Langfristig investieren, statt nur kurzfristig “dabei zu sein”

Das bedeutet: Die Bewertungen sind massiv gesunken. Unser Portfolio ist im Bereich der Consumer Staples heute im historischen Vergleich sehr günstig bewertet. Wir halten und kaufen also den Fels in der Brandung aktuell mit einem erheblichen Rabatt.

Wir haben die ökonomische Gewissheit: Da langfristig der Aktienkurs der Entwicklung der Unternehmensgewinne folgt, wird der Markt diese Diskrepanz korrigieren. Vielleicht nicht morgen, aber mittel- bis langfristig ganz sicher.

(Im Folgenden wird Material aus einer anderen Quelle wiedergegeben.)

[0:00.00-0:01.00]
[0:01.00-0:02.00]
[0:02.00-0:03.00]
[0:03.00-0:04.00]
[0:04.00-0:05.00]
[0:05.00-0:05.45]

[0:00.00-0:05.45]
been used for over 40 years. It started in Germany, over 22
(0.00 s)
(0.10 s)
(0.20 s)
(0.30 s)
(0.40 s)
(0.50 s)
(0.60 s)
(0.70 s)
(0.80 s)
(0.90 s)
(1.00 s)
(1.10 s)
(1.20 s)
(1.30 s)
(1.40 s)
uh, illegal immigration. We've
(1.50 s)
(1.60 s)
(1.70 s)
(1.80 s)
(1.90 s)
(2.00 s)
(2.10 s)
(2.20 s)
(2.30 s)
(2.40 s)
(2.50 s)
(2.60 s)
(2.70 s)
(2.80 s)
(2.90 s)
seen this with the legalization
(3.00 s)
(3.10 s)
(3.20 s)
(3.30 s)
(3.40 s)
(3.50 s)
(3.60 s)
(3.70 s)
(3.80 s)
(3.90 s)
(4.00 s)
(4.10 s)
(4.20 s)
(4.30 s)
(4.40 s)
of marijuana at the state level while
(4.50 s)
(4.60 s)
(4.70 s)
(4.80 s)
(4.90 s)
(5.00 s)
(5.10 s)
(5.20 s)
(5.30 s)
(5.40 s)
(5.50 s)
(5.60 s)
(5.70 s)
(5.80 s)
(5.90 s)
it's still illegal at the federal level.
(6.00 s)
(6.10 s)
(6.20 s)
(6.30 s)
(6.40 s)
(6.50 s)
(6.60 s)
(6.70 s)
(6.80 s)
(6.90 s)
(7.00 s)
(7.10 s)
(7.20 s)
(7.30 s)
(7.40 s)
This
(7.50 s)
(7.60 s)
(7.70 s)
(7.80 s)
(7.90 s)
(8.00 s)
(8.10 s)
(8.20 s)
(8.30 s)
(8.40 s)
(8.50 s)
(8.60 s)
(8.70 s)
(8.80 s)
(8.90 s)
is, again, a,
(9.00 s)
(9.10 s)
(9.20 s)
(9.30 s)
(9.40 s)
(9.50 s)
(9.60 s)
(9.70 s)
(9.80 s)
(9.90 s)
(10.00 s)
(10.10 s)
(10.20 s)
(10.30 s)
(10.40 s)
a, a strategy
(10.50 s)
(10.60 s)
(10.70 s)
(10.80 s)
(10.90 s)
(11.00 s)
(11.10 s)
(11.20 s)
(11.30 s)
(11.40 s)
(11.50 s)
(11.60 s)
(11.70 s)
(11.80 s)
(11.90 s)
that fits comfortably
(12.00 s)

  • Die Firmen verdienen mehr Geld.

  • Die Bewertung ist günstiger geworden.

  • Der schwache US-Dollar wird sich langfristig über wertvollere Fremdwährungsumsätze gewinnsteigernd in den US-Firmenbilanzen widerspiegeln.

Ein Unternehmen, das selbst bei Gegenwind seine Margen hält oder steigert, ist unternehmerisch außergewöhnlich. Genau solche Unternehmen bilden das Fundament unserer Fonds. Die aktuelle Situation ist kein strukturelles Problem, sondern vielmehr ein temporäres Thema und zudem eine Chance für den antizyklischen, langfristig denkenden Investor.

Bewertung & Antizyklik

Unsere Top-Consumer-Staples sind historisch betrachtet jetzt attraktiv bewertet. Und auch unser Portfolio in seiner Gesamtheit ist günstiger bewertet als vor einem Jahr – bei gleichzeitig gestiegener unternehmerischer Qualität.

Das ist der Punkt, an dem sich antizyklisches Denken von Momentum-Verhalten unterscheidet. Momentum folgt dem, was bereits gestiegen ist. Antizyklik nutzt Phasen, in denen Substanz günstiger wird, ohne dass die Substanz schlechter wird. Daher ist das – unserem ersten Ziel verpflichtete – Festhalten an den „Felsen in der Brandung“ nur folgerichtig und zudem keine „Mutprobe“, sondern ökonomische Logik.

Wenn Qualitätsunternehmen operativ stabil wachsen, Margen halten und Cash Flows steigern – und gleichzeitig Bewertungen zurückgehen oder hinterherhinken –, dann wird das Chance-Risiko-Verhältnis besser, nicht schlechter.Das gilt aktuell insbesondere für:

  • wettbewerbsüberlegene Consumer Staples, die das Fundament unserer Fonds bilden.

  • ausgewählte Daily Used Tech-Unternehmen, die ihre KI-Investitionen schon heute real monetarisieren.

  • und für das Portfolio insgesamt, das heute in Summe attraktiver bewertet ist als vor einem Jahr.

Antizyklisches Denken ist emotional eine Herausforderung, ökonomisch aber sinnvoll.